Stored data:
######

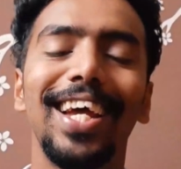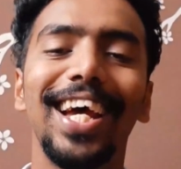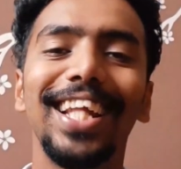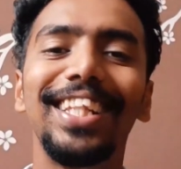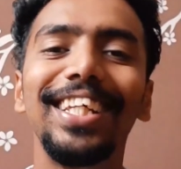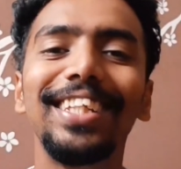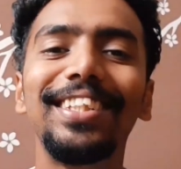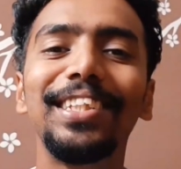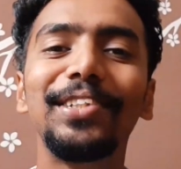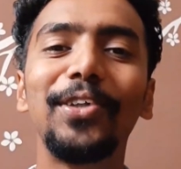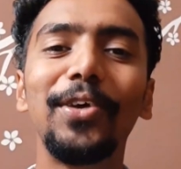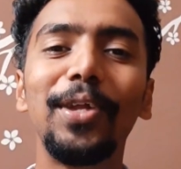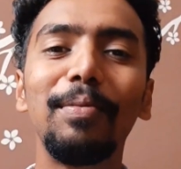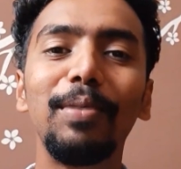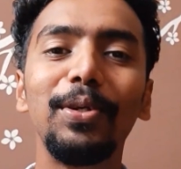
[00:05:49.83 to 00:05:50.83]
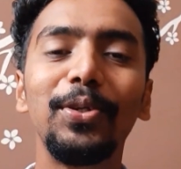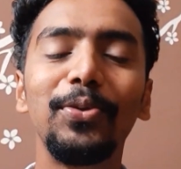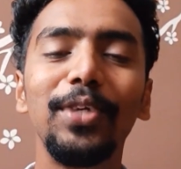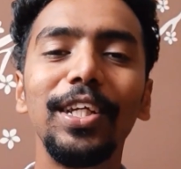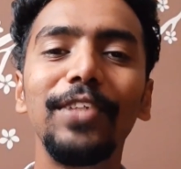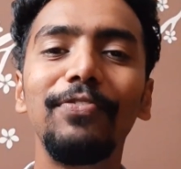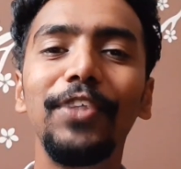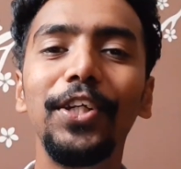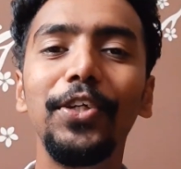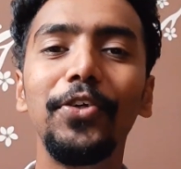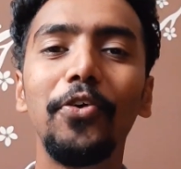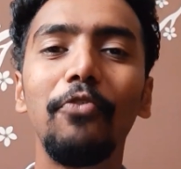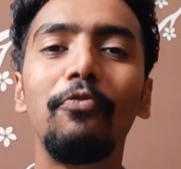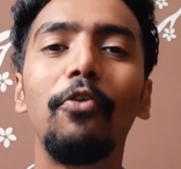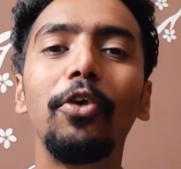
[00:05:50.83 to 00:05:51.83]
This is all about today's
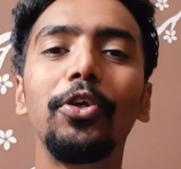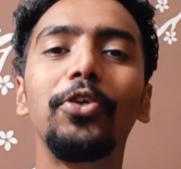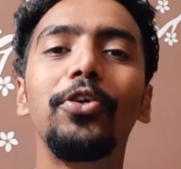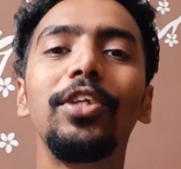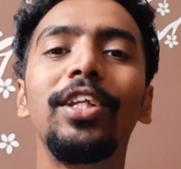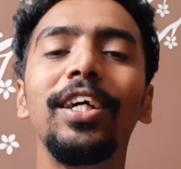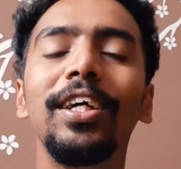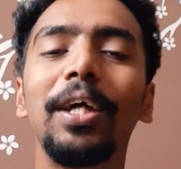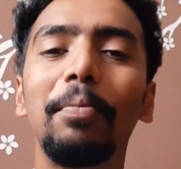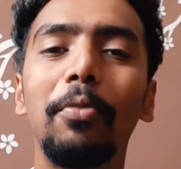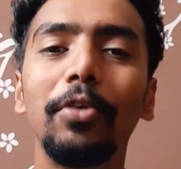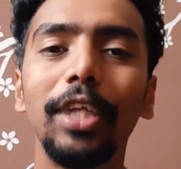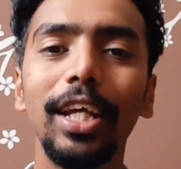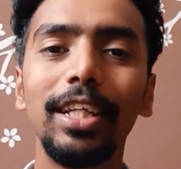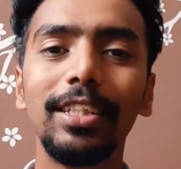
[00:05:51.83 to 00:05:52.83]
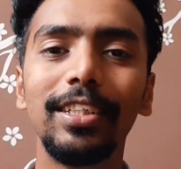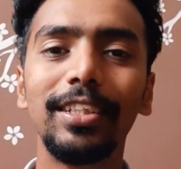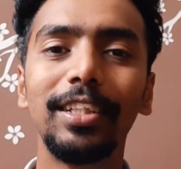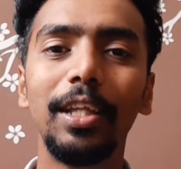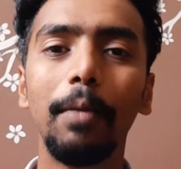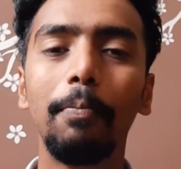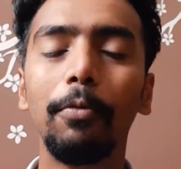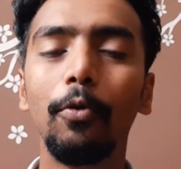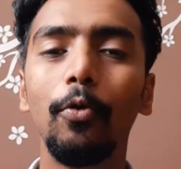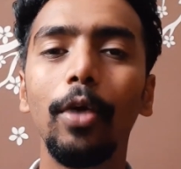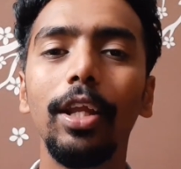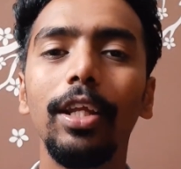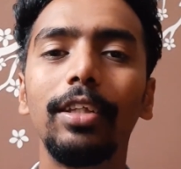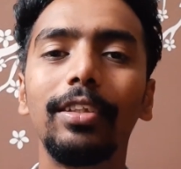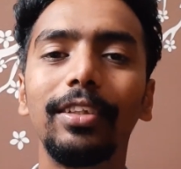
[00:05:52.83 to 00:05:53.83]
video. What do you think about X60 Pro
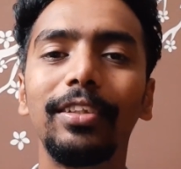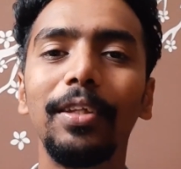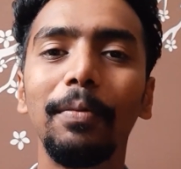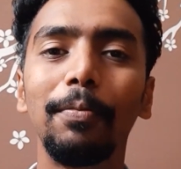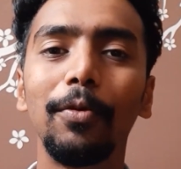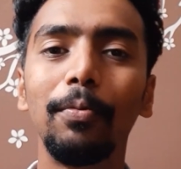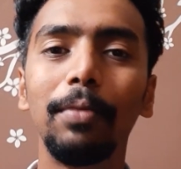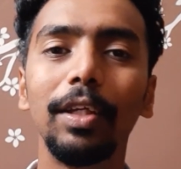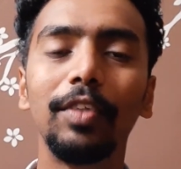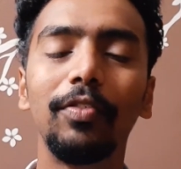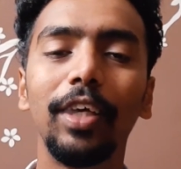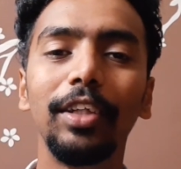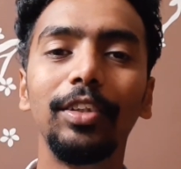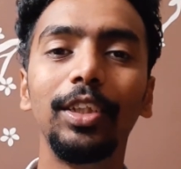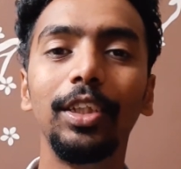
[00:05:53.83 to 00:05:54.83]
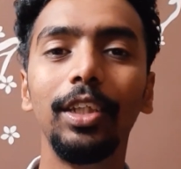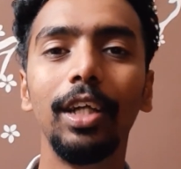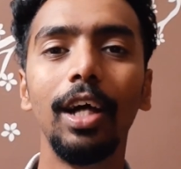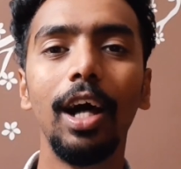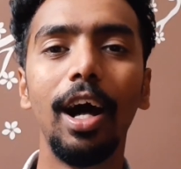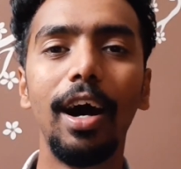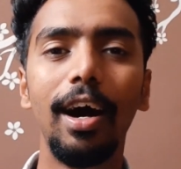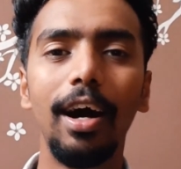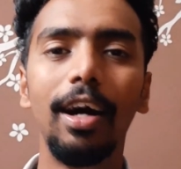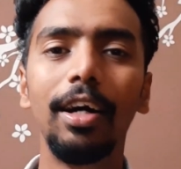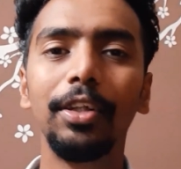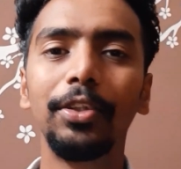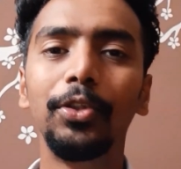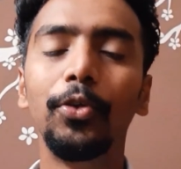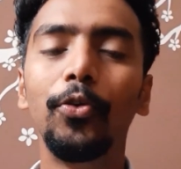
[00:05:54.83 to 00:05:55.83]
and X60 Pro plus 5G?
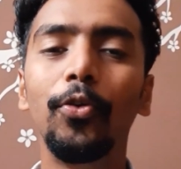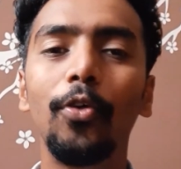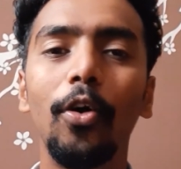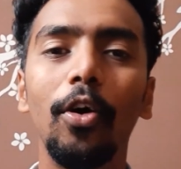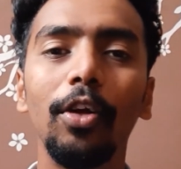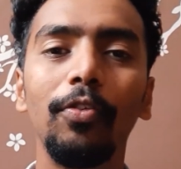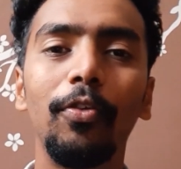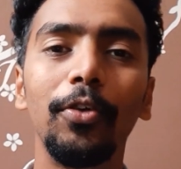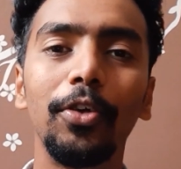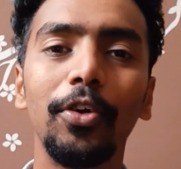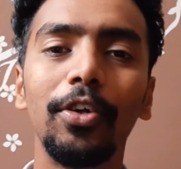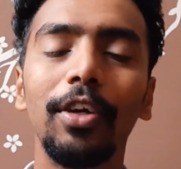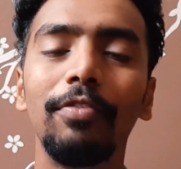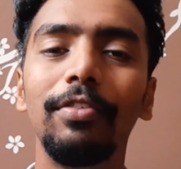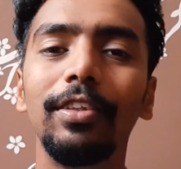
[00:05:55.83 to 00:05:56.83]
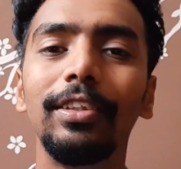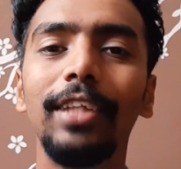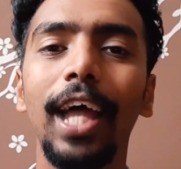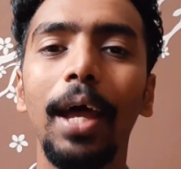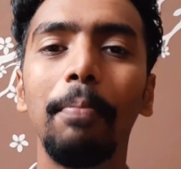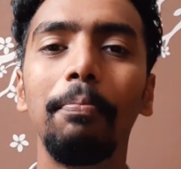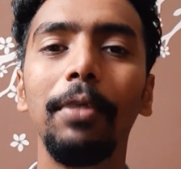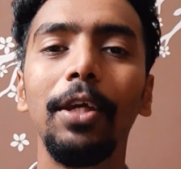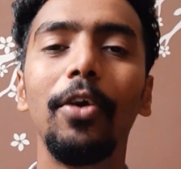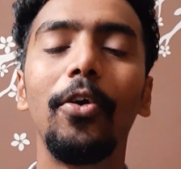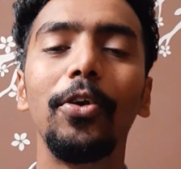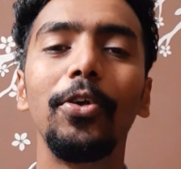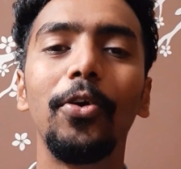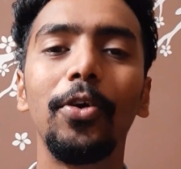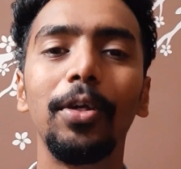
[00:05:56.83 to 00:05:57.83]
Are you all photographers happy
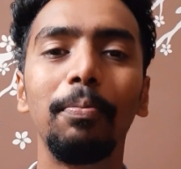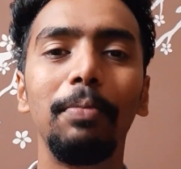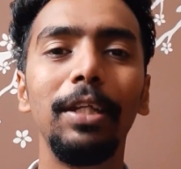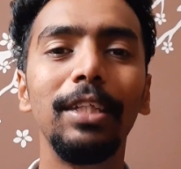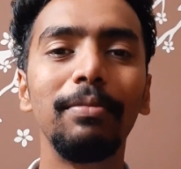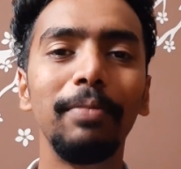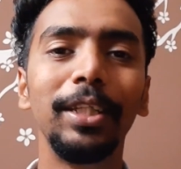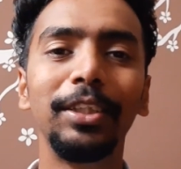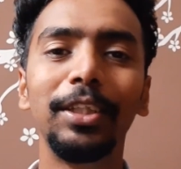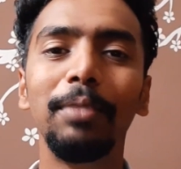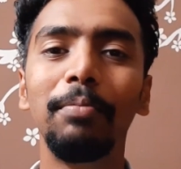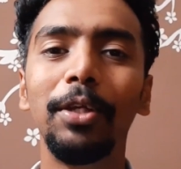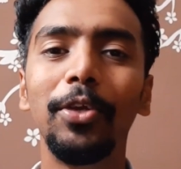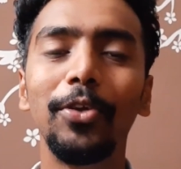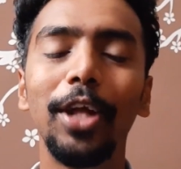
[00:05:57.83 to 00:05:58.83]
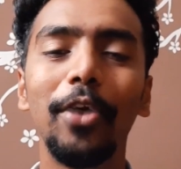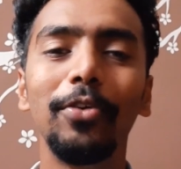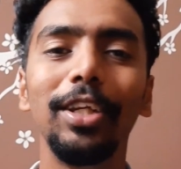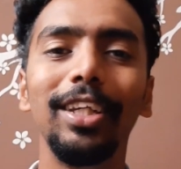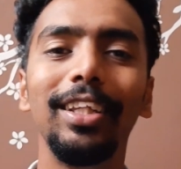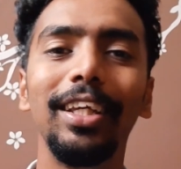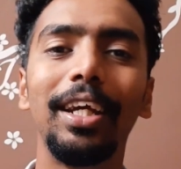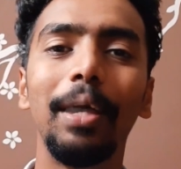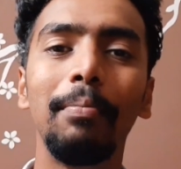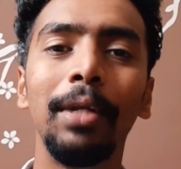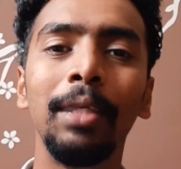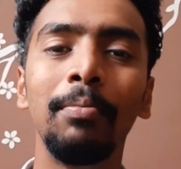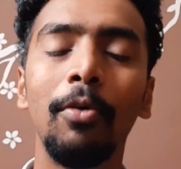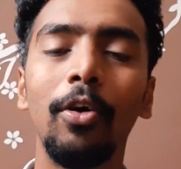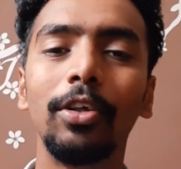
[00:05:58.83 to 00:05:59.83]
or not? Please mention below down in the
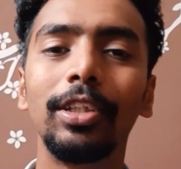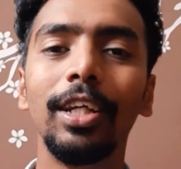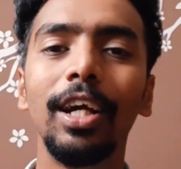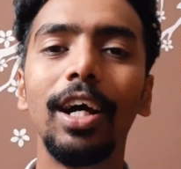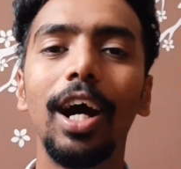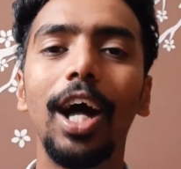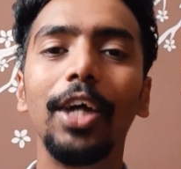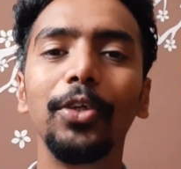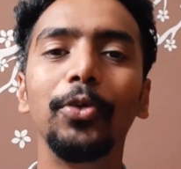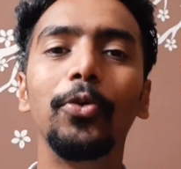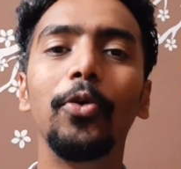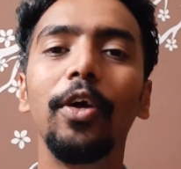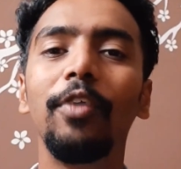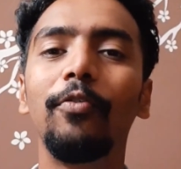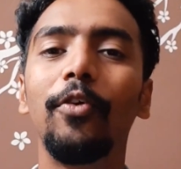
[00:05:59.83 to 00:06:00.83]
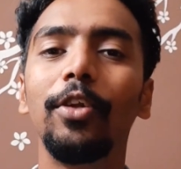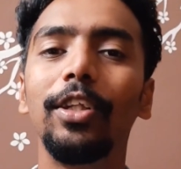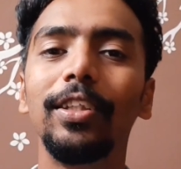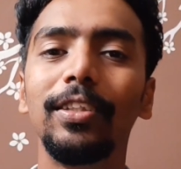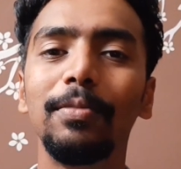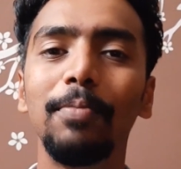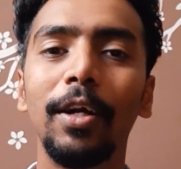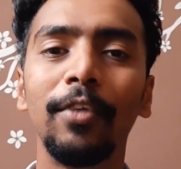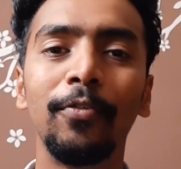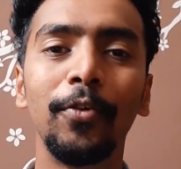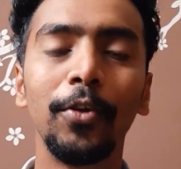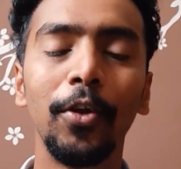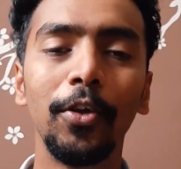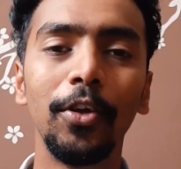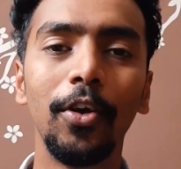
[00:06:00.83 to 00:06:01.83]
comment box. Are you going for this
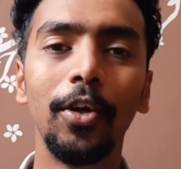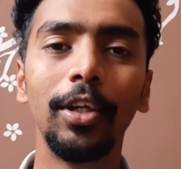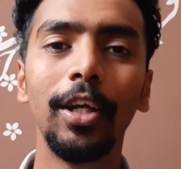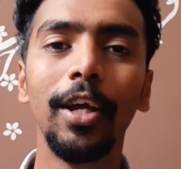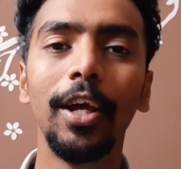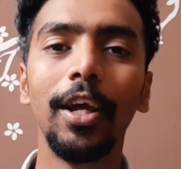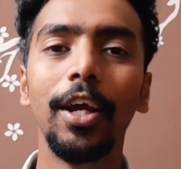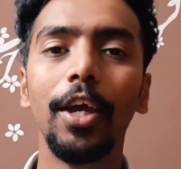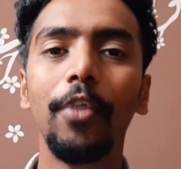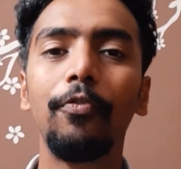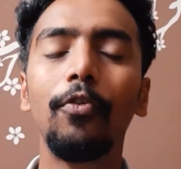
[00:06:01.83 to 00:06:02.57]
smartphone or not? If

######

# Exercise brief
What you return must match, line for line, the records from the line containing "[00:05:51.83 to 00:05:52.83]" through their end, with both ends included and no pictures.

# Result for this task
[00:05:51.83 to 00:05:52.83]
[00:05:52.83 to 00:05:53.83]
video. What do you think about X60 Pro
[00:05:53.83 to 00:05:54.83]
[00:05:54.83 to 00:05:55.83]
and X60 Pro plus 5G?
[00:05:55.83 to 00:05:56.83]
[00:05:56.83 to 00:05:57.83]
Are you all photographers happy
[00:05:57.83 to 00:05:58.83]
[00:05:58.83 to 00:05:59.83]
or not? Please mention below down in the
[00:05:59.83 to 00:06:00.83]
[00:06:00.83 to 00:06:01.83]
comment box. Are you going for this
[00:06:01.83 to 00:06:02.57]
smartphone or not? If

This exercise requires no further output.